You made it! Cookies were baked (and consumed), the holiday season was endured, and the new year rung in. And where does that leave you? Perhaps relieved…perhaps still emotionally raw.
This time of year is incredibly tough. The holidays are stressful for most people, and a new year can feel like a fresh start – or it can feel like a large, looming expanse of time if your anxiety is high. In addition, the cold weather and short days are challenges for our mental health, exacerbated if you are already feeling down.
Here are ten self-care tips to help you survive and thrive during the coming months:
1. Feel what you feel. Start by accepting where you are. You might feel down, jealous, defensive, or any number of uncomfortable emotions. Remember: what you resist, persists. Sit with what you’re feeling, send yourself some compassion, and let it move up and out.
2. There is an ancient Indian science known as Aryuveda. According to this philosophy, it is especially important to care for the body with warm foods and liquids during the winter. Try eating a warm breakfast (oatmeal rather than cold cereal) and drink lots of tea. Chamomile tea is especially calming for your body and mind.
3. Use your senses to relieve your stress. Listen to relaxing music, eat dark chocolate or drink mint tea, snuggle up under a soft blanket, burn a scented candle, or make a vision board to see yourself where you want to be.
4. Unplug. It’s hard. It’s worth it. Get away from the screen, your phone, and everyone’s unrealistically perfect Facebook life. Reconnect with what’s around you and what’s inside you. Breathe.
5. Prioritize healthy sleeping habits. Create a relaxation routine (listen to a guided meditation, practice restorative yoga, read a novel…) to help your body and mind recognize it’s time to wind down. Make sure your bedroom is dark and a comfortable temperature. Avoid alcohol in the evening (it might help you fall asleep but lessens the quality of your sleep). Try not to eat late in the evening and avoid napping. Most important, if you can’t sleep, don’t lie there worrying about it: get up and do something relaxing (read a book, listen to quiet music), and head back to bed to try again.
6. In Buddhism, there is a concept of first and second darts. The first dart is an unpleasant experience – this could be anything from stubbing your toe to a negative pregnancy test. There is a natural pain (the first dart), associated with this incident. That could be physical pain in your toe or disappointment about the test. The second dart is the one we throw ourselves. It is our reaction, the story we build around the experience (“why did my partner move the table in the first place?” “I’ll never get pregnant.”) that causes a much larger wave of suffering. Try to build some awareness around what is upsetting you or causing you pain. Name it (frustration, disappointment), acknowledge it, and build awareness of how your reactions affect your general wellbeing.
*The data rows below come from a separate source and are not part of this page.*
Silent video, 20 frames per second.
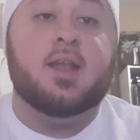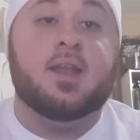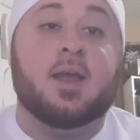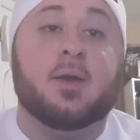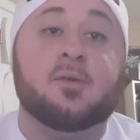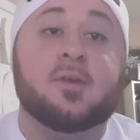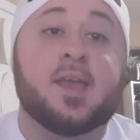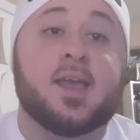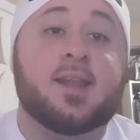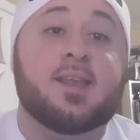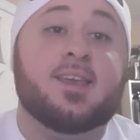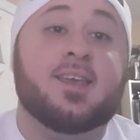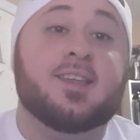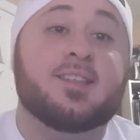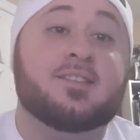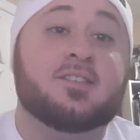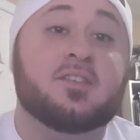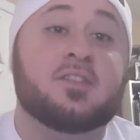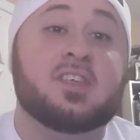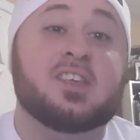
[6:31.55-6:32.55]
Now, getting
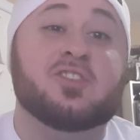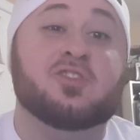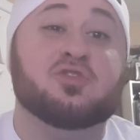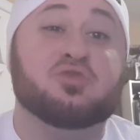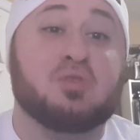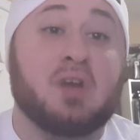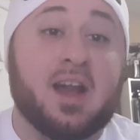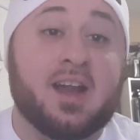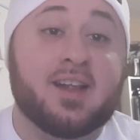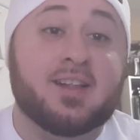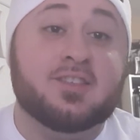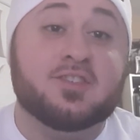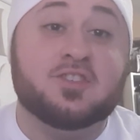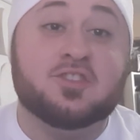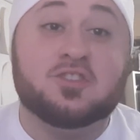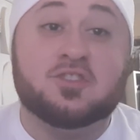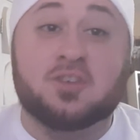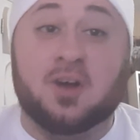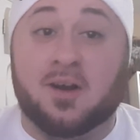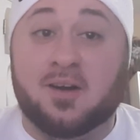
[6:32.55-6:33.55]
into the dreaded
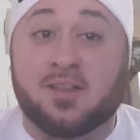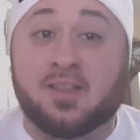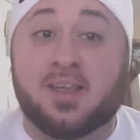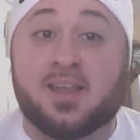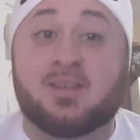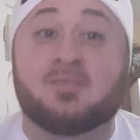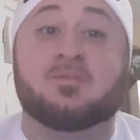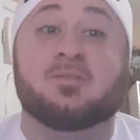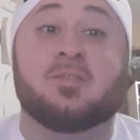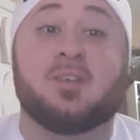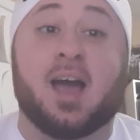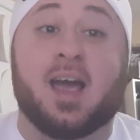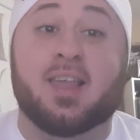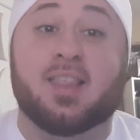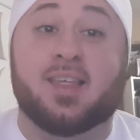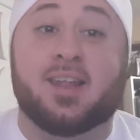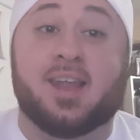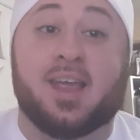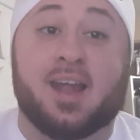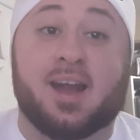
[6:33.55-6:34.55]
Scarlet and
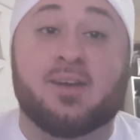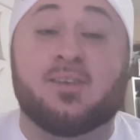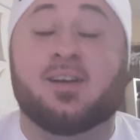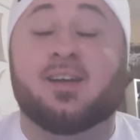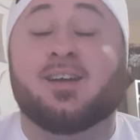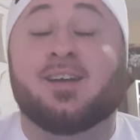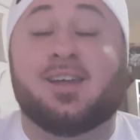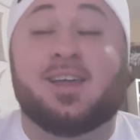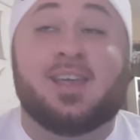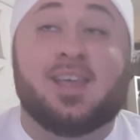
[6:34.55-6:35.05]
Violet era,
7. Give yourself permission to say no. When you get on an airplane, the flight attendant instructs you, in case of an emergency, to place the oxygen mask on yourself before a child. Why? Because you can’t take care of anyone else if you’re not taking care of yourself. So consider it a benefit to yourself and those around you when you say that magic word.
8. Get quiet. We live a rushed, over-stimulated lifestyle. Time alone is important: create it for yourself. Take a walk, run an errand and drive in silence, or just tell your family you need to use the loo and get some peace and quiet.
9. Surround yourself with positive, loving people. Carve out some extra time for the people who make you feel good about yourself. In addition, make sure you are playing that role for others. Find positive people…and be a positive person.
10. Pamper yourself. Go for it. Get a massage or Reiki session, take a yoga class, or get a pedicure. It’s important to reset and it’s an important statement to yourself that you are going to prioritize…YOU.